Wort-flieger, Schweig-ender.

April 3, 2011 § Hinterlasse einen Kommentar

Fliegende Punkte auf den Zügen deines Gesichtes, die ich so gut kenne, als wären sie meine eigenen. Tanzende Worte auf meinen Lippen, ungesprochen und ungewünscht.

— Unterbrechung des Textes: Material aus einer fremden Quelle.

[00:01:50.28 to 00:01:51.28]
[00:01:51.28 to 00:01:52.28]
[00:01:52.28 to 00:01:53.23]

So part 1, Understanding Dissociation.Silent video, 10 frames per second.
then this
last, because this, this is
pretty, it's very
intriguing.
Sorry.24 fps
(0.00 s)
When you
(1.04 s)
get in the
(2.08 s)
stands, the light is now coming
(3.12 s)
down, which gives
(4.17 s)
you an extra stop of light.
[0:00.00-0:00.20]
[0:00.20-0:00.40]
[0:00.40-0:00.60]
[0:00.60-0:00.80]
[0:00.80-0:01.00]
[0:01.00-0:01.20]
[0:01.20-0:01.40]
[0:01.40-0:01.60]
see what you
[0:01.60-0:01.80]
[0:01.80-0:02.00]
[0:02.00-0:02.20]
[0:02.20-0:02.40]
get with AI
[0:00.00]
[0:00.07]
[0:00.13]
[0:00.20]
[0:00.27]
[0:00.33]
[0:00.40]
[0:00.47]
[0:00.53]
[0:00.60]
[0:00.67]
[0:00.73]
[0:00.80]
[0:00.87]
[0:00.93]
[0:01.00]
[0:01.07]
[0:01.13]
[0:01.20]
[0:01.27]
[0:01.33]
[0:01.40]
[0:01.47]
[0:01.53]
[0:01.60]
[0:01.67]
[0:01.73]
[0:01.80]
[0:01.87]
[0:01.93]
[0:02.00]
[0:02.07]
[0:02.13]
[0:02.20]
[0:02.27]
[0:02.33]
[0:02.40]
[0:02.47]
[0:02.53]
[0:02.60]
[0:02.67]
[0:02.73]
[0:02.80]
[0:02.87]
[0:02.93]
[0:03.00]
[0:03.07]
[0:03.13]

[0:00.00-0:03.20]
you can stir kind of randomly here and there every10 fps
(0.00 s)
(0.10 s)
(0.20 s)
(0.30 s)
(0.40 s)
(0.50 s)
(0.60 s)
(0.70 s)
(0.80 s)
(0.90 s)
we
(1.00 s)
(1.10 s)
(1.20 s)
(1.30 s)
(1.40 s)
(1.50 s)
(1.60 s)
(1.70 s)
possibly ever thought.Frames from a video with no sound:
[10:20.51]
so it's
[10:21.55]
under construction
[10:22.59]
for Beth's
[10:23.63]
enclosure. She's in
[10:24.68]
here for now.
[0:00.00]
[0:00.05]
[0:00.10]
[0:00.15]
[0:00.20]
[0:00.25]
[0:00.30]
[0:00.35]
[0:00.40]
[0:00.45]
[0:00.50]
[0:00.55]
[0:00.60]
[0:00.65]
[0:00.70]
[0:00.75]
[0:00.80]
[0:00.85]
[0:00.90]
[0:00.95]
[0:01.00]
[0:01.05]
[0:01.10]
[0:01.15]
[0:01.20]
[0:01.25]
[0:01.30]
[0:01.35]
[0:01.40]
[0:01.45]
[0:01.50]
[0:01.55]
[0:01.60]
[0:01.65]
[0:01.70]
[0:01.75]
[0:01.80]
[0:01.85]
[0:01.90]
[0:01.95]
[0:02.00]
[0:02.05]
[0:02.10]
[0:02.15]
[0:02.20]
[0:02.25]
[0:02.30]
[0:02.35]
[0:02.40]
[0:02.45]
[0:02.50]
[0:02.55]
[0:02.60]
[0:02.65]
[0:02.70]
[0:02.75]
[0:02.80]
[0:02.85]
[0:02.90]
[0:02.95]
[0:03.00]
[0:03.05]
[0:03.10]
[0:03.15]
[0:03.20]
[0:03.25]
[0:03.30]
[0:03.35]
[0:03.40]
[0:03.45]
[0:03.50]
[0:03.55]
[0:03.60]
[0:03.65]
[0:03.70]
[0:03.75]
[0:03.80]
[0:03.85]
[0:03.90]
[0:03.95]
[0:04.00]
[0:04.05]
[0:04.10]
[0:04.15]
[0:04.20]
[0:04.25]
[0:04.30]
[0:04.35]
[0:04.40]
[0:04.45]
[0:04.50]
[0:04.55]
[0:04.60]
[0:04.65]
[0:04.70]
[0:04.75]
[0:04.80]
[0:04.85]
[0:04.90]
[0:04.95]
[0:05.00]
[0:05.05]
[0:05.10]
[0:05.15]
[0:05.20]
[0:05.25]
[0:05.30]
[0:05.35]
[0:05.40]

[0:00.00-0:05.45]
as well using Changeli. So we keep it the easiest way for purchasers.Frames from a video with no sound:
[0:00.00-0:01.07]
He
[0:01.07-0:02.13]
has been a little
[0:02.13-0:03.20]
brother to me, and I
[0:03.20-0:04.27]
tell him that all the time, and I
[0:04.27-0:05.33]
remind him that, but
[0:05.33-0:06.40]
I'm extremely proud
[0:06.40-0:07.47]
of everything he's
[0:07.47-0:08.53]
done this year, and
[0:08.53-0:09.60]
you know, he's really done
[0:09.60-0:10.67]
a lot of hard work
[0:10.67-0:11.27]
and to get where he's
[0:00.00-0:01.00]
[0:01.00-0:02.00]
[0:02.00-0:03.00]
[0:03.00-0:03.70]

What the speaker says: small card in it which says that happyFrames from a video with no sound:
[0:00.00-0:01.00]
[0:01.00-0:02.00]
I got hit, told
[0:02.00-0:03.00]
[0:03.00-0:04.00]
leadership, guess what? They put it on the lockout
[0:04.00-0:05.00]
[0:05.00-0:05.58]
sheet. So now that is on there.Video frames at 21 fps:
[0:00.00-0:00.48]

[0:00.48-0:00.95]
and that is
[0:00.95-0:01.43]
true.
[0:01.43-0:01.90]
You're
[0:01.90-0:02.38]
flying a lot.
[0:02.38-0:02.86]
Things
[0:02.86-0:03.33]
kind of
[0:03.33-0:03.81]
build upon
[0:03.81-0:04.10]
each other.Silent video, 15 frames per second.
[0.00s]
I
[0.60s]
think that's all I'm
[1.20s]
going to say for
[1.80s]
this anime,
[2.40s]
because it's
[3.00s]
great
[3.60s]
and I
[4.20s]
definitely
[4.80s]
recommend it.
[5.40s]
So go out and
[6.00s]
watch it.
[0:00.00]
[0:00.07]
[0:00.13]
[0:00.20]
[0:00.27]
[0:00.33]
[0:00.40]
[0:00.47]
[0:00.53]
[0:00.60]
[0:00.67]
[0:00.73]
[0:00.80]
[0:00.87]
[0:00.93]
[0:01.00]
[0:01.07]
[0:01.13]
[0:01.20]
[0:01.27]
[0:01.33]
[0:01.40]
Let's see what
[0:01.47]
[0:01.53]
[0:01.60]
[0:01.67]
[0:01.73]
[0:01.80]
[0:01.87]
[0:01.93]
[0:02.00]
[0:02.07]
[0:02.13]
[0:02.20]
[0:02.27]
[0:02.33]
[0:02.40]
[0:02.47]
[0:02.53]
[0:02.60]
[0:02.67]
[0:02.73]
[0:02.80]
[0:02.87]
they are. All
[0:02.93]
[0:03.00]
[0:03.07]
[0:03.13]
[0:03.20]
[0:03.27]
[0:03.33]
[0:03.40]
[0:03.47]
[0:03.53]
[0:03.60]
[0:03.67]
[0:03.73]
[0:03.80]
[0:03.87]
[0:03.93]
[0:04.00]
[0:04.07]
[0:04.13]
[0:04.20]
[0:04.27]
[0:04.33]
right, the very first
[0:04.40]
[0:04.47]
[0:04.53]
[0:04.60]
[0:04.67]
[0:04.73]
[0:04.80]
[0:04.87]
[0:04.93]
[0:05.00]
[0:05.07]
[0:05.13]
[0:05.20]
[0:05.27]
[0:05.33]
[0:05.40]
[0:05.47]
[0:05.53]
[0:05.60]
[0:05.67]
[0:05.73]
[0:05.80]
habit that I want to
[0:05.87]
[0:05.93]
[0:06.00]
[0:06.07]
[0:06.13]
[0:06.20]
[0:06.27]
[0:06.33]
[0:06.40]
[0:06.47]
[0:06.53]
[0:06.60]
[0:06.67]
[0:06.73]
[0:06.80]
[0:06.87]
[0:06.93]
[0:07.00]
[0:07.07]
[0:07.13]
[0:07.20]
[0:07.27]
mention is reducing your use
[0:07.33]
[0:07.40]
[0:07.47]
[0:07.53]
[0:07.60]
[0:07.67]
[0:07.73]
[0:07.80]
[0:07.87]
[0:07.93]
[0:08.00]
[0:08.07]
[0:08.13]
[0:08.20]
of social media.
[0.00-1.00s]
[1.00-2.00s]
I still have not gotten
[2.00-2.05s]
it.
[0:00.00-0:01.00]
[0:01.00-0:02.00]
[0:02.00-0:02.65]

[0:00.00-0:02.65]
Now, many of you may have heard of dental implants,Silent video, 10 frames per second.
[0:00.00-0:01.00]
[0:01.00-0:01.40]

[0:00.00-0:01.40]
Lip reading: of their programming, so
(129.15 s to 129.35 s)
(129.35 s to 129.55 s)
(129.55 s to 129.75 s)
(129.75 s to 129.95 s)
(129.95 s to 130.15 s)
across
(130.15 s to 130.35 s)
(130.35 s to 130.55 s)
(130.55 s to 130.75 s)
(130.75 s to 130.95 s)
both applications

So viel Schmerz in meinem Herzen, weil ich nicht kennen darf, was ich kennen will. Weil alles sich vor Jahren entschied, ich zusah, wie du abbogst, während ich weiter ging. Weiter und weiter, aus Angst davor, stehen zu bleiben und noch mehr Furcht, dass du zurück blicken könntest. Wie von allein trugen mich meine Füße in eine Gegenwart, in der du Vergangenheit bist. Eine Erinnerung, die zart auf meiner Zunge schmilzt und die Frage zurücklässt, wer du bist. Wer ich bin und was aus uns geworden ist.

Klopfte ich an deine Tür – du ließest mich ein. Wir wären dort, irgendwo, und die Worte würden zwischen unseren Mündern hin und her fliegen. Flatternd weiche Flügel, aufgescheucht von der Gegenwart des jeweils anderen und doch durch das Gewicht des Vergangenen gebrochen herab hängend. Worte, die eine Stille überbrücken wollen, die noch nicht da, aber im Kommen ist. Eine Stille, die meinen Mund für immer versiegeln, von dir zu mir fliegen und nicht mehr gehen wird.

Ich habe Angst vor diesem Tag. Aber ich merke, wie mir das Warten die Kraft raubt, neue Worte zu finden. Neue Worte für mich, dich und uns. Am Ende wird nichts übrig bleiben.